Exercise instructions:
Pictures are to be left out. Return exactly the lines below from the one with "[00:00:03.00]" up to and including the one with "Transcript: Uh, I".
[Start of section]
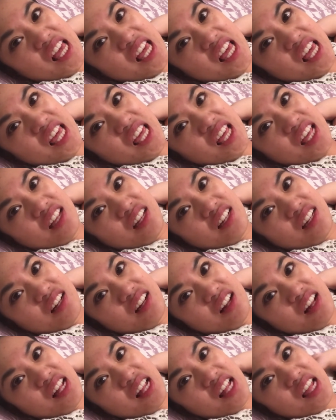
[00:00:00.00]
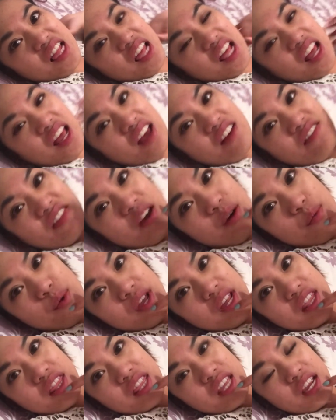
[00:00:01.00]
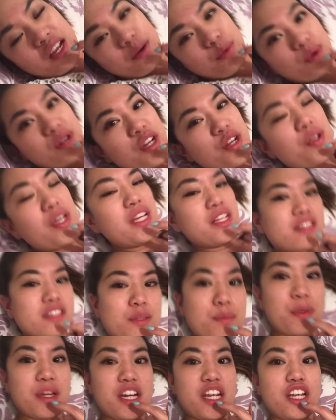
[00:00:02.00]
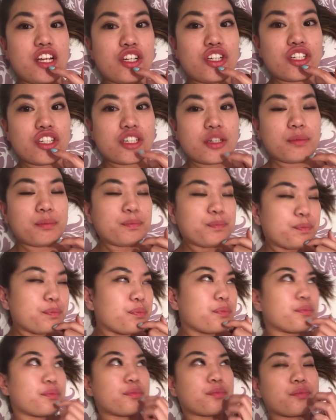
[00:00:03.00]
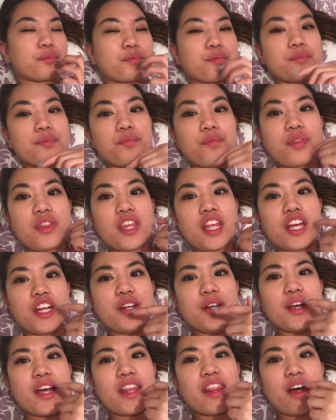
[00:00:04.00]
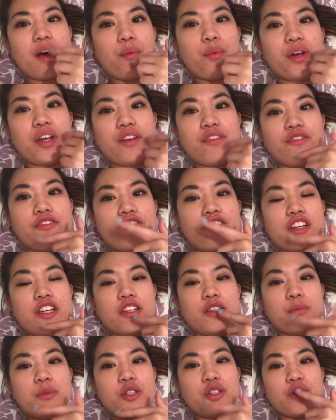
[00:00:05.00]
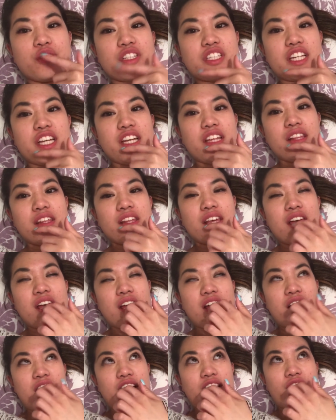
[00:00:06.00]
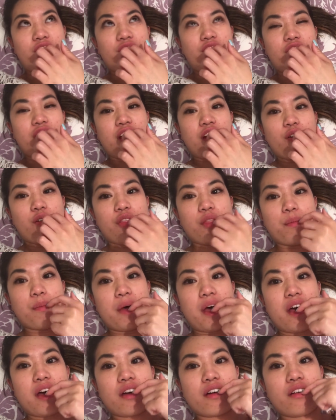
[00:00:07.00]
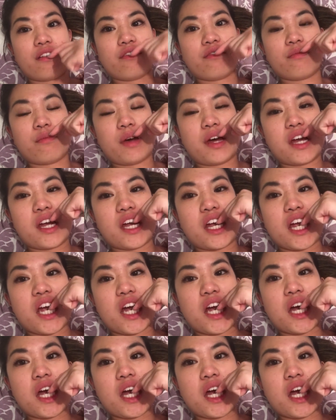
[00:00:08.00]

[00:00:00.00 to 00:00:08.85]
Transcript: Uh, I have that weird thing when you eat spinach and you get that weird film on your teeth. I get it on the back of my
[End of section]
[Start of section]
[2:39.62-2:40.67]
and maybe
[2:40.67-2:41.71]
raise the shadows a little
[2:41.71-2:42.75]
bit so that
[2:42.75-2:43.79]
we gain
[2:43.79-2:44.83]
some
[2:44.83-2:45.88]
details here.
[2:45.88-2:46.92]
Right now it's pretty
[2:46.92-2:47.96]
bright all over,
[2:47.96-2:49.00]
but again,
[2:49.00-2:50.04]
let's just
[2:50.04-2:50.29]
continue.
[End of section]
Reply:
[00:00:03.00]
[00:00:04.00]
[00:00:05.00]
[00:00:06.00]
[00:00:07.00]
[00:00:08.00]

[00:00:00.00 to 00:00:08.85]
Transcript: Uh, I have that weird thing when you eat spinach and you get that weird film on your teeth. I get it on the back of my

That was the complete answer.